[Records excerpted from a collection]
══════

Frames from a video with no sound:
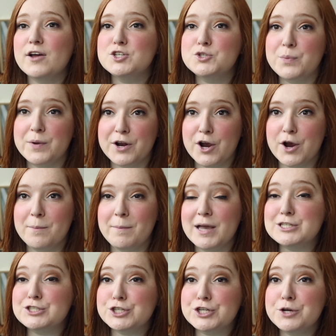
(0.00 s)
On Twitter,
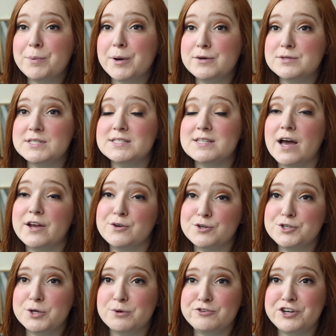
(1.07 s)
make sure your post is
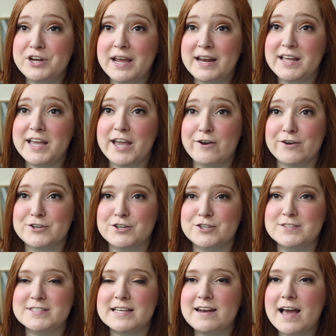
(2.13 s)
under 280
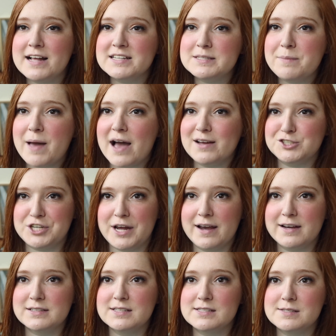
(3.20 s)
characters and add some
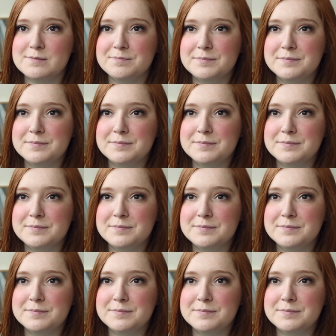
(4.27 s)
hashtags.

══════

▶ _TASK REQUIREMENTS_: Give every entry again as it is, dropping its pictures.

▶ _RESPONSE AREA_:
Frames from a video with no sound:
(0.00 s)
On Twitter,
(1.07 s)
make sure your post is
(2.13 s)
under 280
(3.20 s)
characters and add some
(4.27 s)
hashtags.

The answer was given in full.